Problem description. In the records below, find each line that holds "talks" and return it.

::::::::

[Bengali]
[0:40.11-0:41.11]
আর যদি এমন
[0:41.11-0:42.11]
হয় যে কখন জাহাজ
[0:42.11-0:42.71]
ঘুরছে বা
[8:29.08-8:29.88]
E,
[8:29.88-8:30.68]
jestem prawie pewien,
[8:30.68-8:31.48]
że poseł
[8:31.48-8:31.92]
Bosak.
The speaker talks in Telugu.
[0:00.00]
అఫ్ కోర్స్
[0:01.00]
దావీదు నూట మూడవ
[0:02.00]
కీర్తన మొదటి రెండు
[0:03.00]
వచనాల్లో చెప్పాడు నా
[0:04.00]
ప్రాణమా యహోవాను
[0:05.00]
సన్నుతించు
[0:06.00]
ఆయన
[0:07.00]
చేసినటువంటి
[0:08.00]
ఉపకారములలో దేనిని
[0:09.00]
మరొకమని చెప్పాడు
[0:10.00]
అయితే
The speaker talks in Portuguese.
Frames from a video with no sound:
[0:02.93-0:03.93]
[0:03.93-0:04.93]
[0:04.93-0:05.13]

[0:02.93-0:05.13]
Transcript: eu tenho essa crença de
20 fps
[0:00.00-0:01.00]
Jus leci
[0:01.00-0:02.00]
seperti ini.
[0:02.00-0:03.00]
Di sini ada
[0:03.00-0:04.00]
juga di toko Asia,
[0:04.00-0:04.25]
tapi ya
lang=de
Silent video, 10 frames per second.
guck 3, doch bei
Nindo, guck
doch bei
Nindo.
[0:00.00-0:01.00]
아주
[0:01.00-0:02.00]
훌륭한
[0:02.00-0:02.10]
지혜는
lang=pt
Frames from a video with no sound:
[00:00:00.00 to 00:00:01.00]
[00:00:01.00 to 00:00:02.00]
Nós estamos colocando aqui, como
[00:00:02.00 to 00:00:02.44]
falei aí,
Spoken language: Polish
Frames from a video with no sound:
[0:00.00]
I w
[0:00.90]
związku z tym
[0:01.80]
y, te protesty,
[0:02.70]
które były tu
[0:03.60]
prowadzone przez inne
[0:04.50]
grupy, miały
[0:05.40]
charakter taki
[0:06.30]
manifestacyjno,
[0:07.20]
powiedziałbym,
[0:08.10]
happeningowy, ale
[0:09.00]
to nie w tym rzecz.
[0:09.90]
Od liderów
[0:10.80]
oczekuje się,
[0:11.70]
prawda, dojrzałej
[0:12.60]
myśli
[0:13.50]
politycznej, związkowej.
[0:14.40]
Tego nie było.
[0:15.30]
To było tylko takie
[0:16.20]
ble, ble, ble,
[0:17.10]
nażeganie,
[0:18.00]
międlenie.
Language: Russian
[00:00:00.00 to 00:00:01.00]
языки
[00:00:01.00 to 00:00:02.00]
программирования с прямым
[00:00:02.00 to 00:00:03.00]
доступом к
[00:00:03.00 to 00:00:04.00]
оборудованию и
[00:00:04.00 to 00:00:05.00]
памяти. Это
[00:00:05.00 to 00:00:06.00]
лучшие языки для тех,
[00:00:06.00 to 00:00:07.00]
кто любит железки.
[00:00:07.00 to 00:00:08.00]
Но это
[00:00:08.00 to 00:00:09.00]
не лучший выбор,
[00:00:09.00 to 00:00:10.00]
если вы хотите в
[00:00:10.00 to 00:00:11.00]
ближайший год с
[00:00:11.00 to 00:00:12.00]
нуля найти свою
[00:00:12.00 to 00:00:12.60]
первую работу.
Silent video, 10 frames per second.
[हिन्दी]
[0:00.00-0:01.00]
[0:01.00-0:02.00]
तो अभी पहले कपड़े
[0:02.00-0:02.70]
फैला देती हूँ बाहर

::::::::

Written solution.
The speaker talks in Telugu.
The speaker talks in Portuguese.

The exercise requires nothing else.